TUW-GEO / ascat

Read and visualize data from the Advanced Scatterometer (ASCAT) on-board the series of Metop satellites
https://ascat.readthedocs.io/
MIT License
23 stars 16 forks source link

Fix dtype nan irregularities in EPS/BUFR readers #66

Closed claytharrison closed 1 month ago

claytharrison commented 2 months ago

Should fix #65, but not sure if these changes are just fixing a mistake or if the current status is intentional and these changes would disrupt something else down the line? @sebhahn

sebhahn commented 2 months ago

@claytharrison int8 would be the better datatype in this case (since it is not a bitfield flag), would it be possible to stick with it and fix the casting/nan? It seems to work with other variables stored as int8 dtype

sebhahn commented 2 months ago

A boolean datatype is interpreted as a unsigned int https://github.com/TUW-GEO/ascat/blob/master/src/ascat/read_native/eps_native.py#L727

but later we treat it as (or cast it to) signed int

Edit: perhaps try adding a cast here "swath_indicator": ("swath_indicator", np.int8, int_nan),

claytharrison commented 2 months ago

If I understand the code correctly, this cast happens after

Edit: perhaps try adding a cast here

If I understand the code correctly, if I add this cast, it would occur after the errors mentioned in the issue. In that case I believe making both changes, as well as adding another cast here would produce the desired result?

claytharrison commented 2 months ago

Also this code seems strange to me: https://github.com/TUW-GEO/ascat/blob/e5c02d4ccc08c59ca9057bfc148a40f0a098f792/src/ascat/read_native/eps_native.py#L834-L837

We specify a new name, a new dtype, and the current nan value for each generic field. Then we pop the old name from data, convert it to the new dtype and assign it to the new name. Then, if the current nan value is not None, we find all current nans in the array and set them to float32_nan? Shouldn't the new nan value depend on the new dtype?

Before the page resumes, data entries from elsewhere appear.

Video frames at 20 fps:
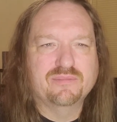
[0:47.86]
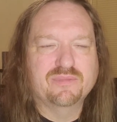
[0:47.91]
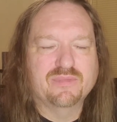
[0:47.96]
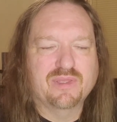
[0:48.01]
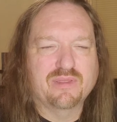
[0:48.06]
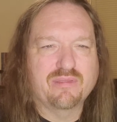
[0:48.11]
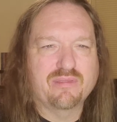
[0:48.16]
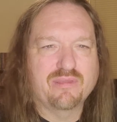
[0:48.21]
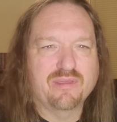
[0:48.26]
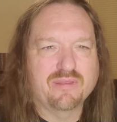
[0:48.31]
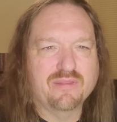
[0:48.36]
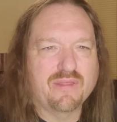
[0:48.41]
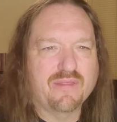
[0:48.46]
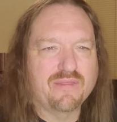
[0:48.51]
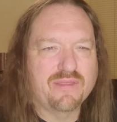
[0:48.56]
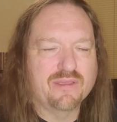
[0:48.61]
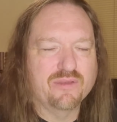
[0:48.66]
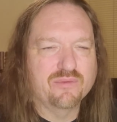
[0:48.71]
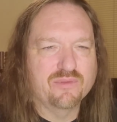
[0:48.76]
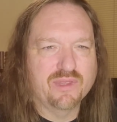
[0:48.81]
I think that
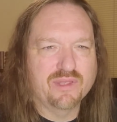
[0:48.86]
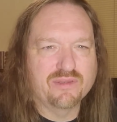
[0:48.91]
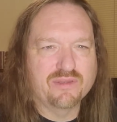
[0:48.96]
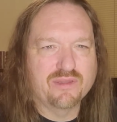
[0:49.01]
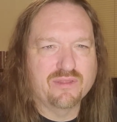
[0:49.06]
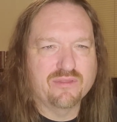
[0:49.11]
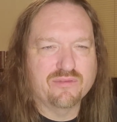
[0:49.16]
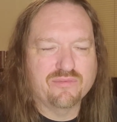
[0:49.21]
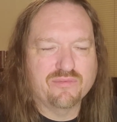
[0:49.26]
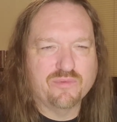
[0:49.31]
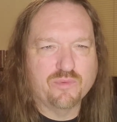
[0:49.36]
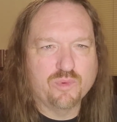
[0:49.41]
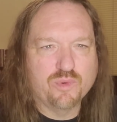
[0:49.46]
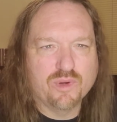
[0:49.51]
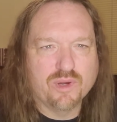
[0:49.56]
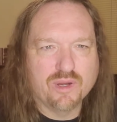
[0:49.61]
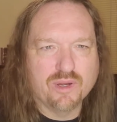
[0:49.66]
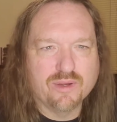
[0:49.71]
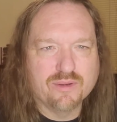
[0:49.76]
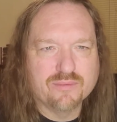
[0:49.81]
they only did the
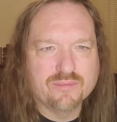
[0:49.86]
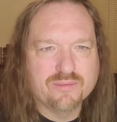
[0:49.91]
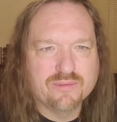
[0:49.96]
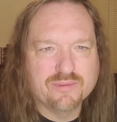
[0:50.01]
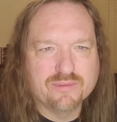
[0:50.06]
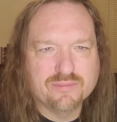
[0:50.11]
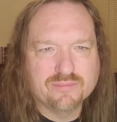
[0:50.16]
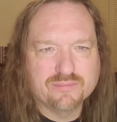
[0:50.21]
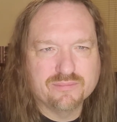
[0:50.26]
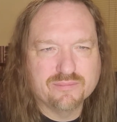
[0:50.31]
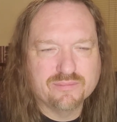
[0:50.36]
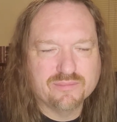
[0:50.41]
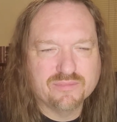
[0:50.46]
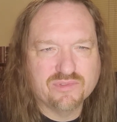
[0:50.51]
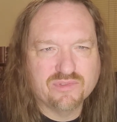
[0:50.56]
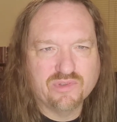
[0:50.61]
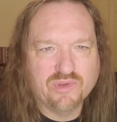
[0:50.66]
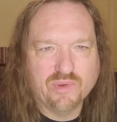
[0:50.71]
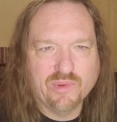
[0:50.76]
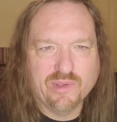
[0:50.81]
4
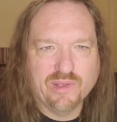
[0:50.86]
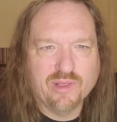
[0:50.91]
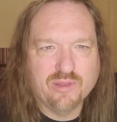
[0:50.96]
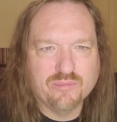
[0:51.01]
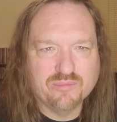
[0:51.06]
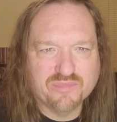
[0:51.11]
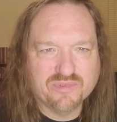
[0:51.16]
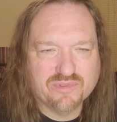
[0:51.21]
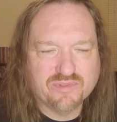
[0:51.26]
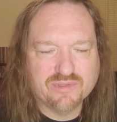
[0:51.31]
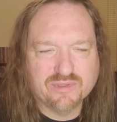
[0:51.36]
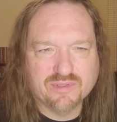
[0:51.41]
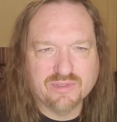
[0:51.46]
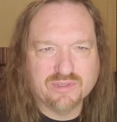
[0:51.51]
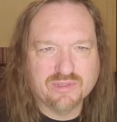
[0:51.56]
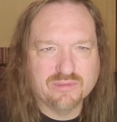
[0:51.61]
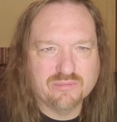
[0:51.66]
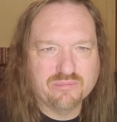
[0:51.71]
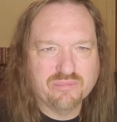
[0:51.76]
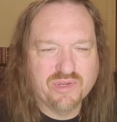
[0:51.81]
studio albums,
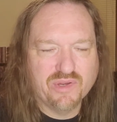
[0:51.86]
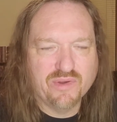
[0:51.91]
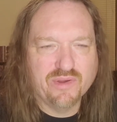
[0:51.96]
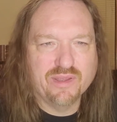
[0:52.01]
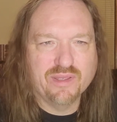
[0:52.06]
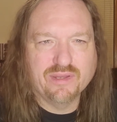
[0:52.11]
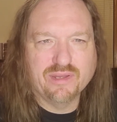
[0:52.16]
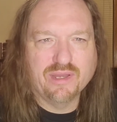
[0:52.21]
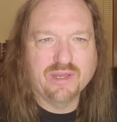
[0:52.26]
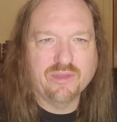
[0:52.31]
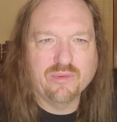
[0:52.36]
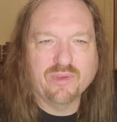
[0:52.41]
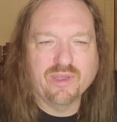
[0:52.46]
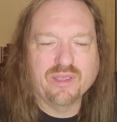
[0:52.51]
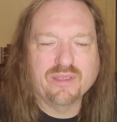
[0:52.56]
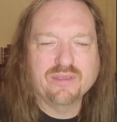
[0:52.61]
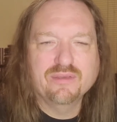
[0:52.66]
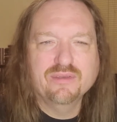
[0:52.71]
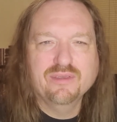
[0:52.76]
period, anyway.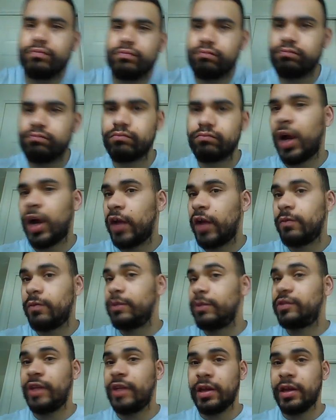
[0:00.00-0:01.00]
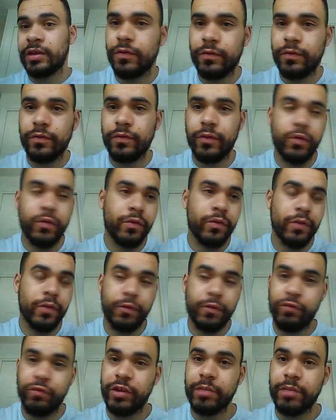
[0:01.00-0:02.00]
I've been saying this for
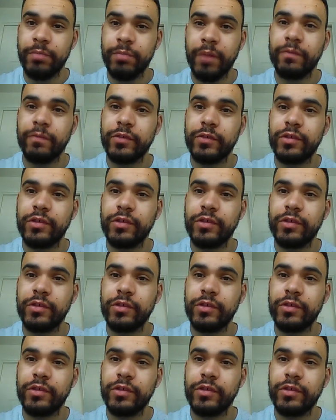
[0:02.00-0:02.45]
freaking months.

sebhahn commented 2 months ago

you are right, can you please try if this fixes the issue?

claytharrison commented 1 month ago

Working on it - out of the following integer vars, which should end up as uint8 and which should be int8?

swath_indicator

f_kp

f_usable

flagfield_gen2

claytharrison commented 1 month ago

OK, I think I deduced the answer to the last question (f_usable and swath_indicator as int8, f_kp as uint8, and flagfield_gen2 doesn't end up in final output anyway). I think I've sorted everything now assuming that's correct.

claytharrison commented 1 month ago

OK I'm actually done with this now from my end unless there are other comments :+1:

sebhahn commented 1 month ago

thanks!